#### [WHAT THIS TASK INVOLVES]
Using the records below, return exactly the lines from the one containing "[0.00-1.04s]" through the last, and omit pictures.

Stored data:
○ ○ ○ ○ ○

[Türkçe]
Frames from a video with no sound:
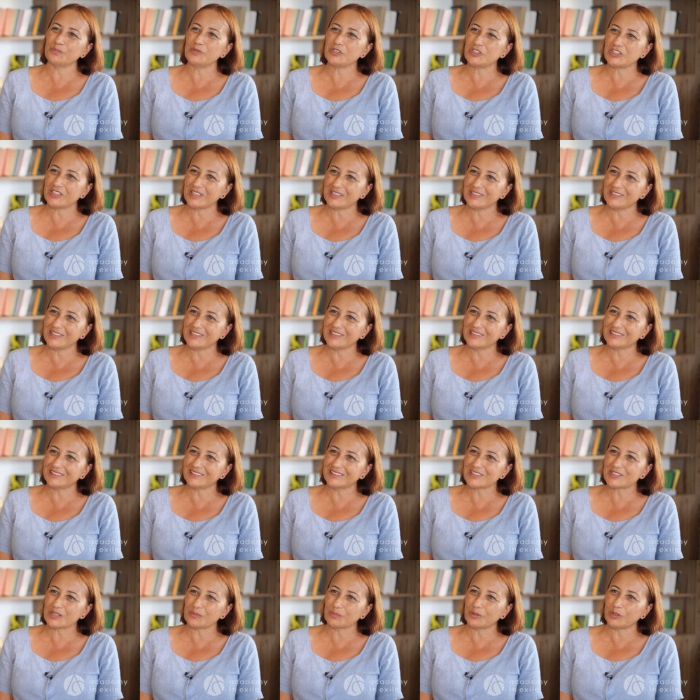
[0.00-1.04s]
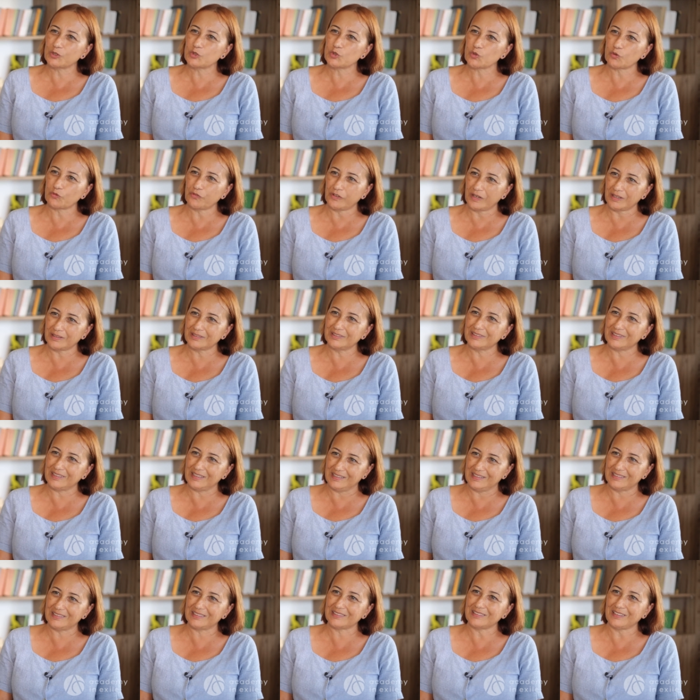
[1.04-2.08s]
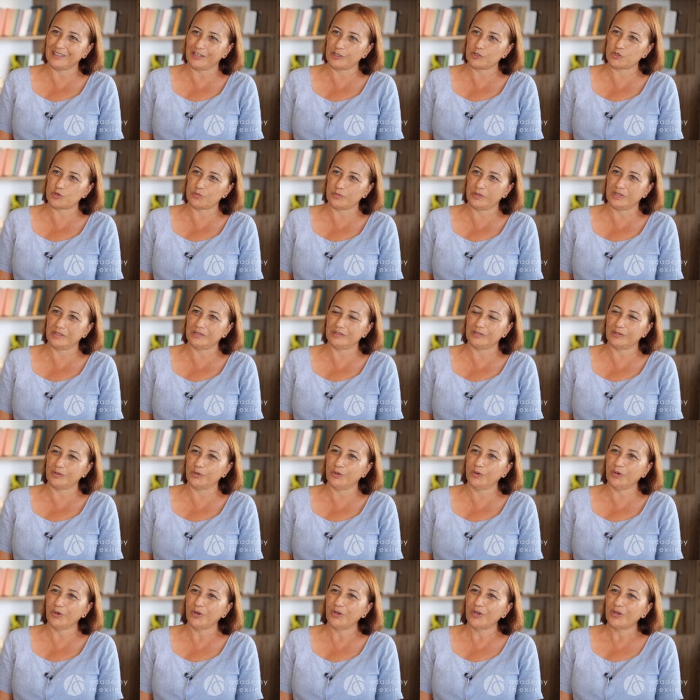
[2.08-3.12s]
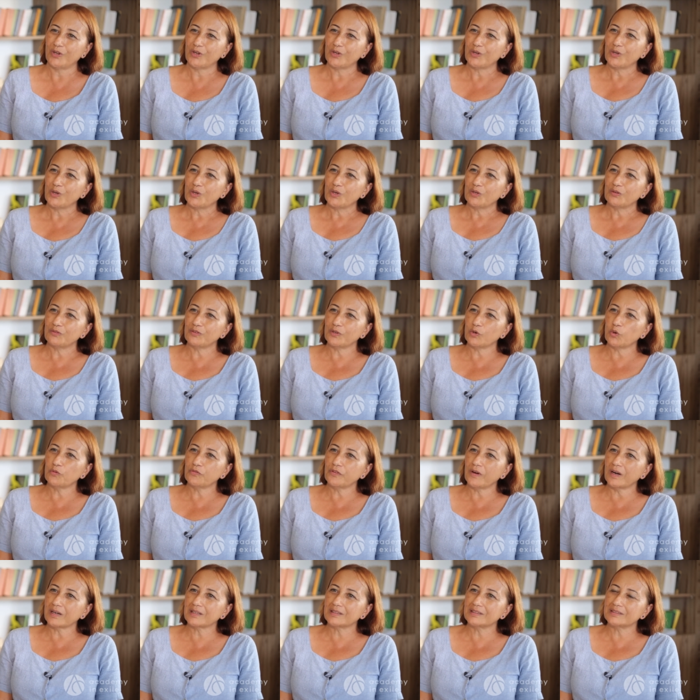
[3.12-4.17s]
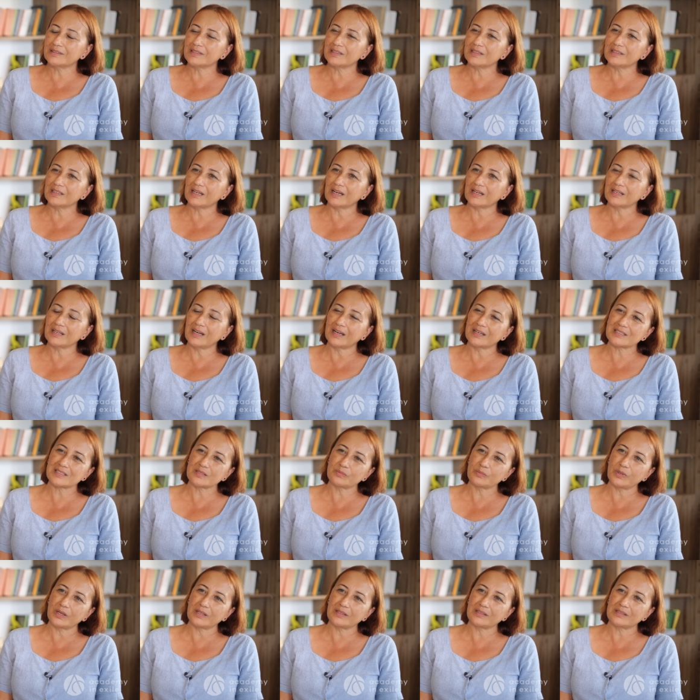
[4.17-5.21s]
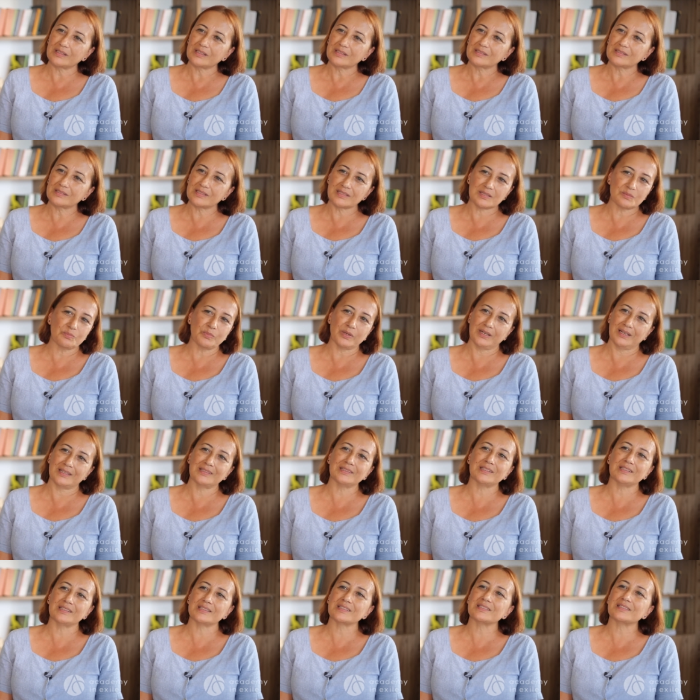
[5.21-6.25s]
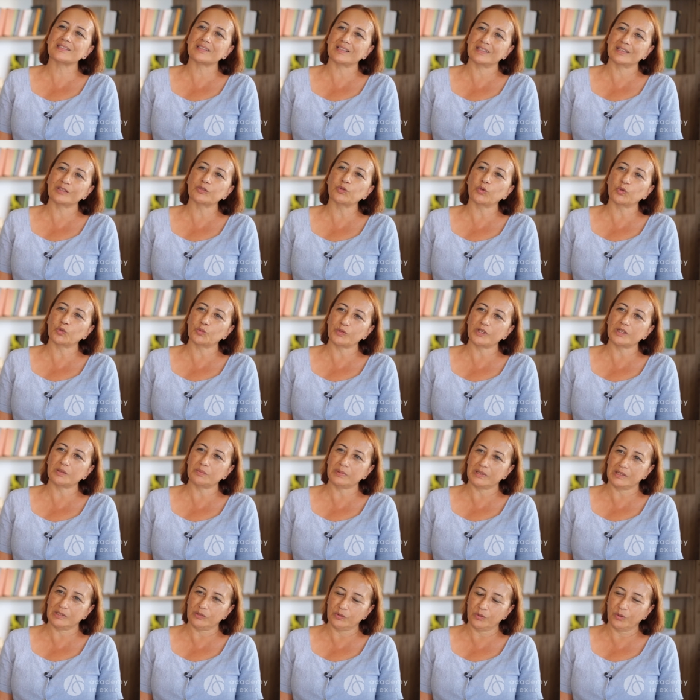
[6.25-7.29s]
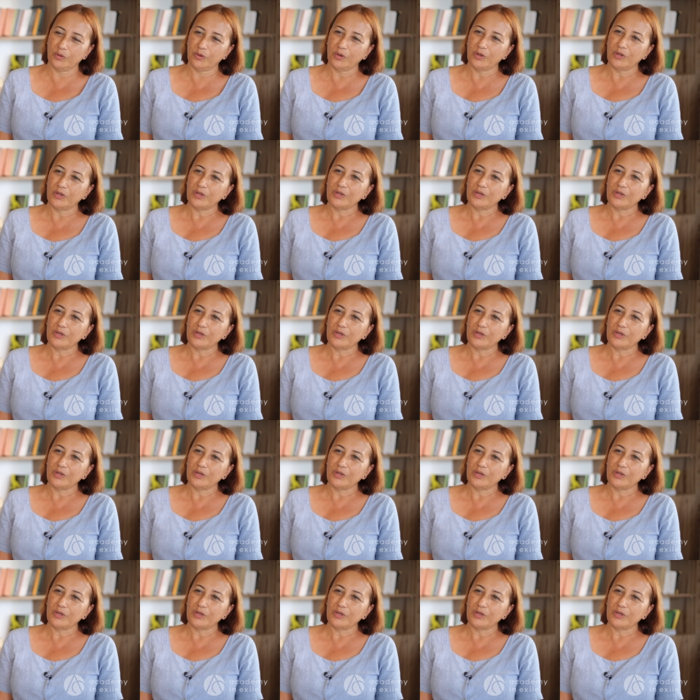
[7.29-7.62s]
Bir şey yayıldığı zaman çok farklı dillere tercüme ediliyor ve o farklı diller her zaman sizin beğendiğiniz diller olmayabiliyor.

○ ○ ○ ○ ○

#### [EXERCISE OUTPUT]
[0.00-1.04s]
[1.04-2.08s]
[2.08-3.12s]
[3.12-4.17s]
[4.17-5.21s]
[5.21-6.25s]
[6.25-7.29s]
[7.29-7.62s]
Bir şey yayıldığı zaman çok farklı dillere tercüme ediliyor ve o farklı diller her zaman sizin beğendiğiniz diller olmayabiliyor.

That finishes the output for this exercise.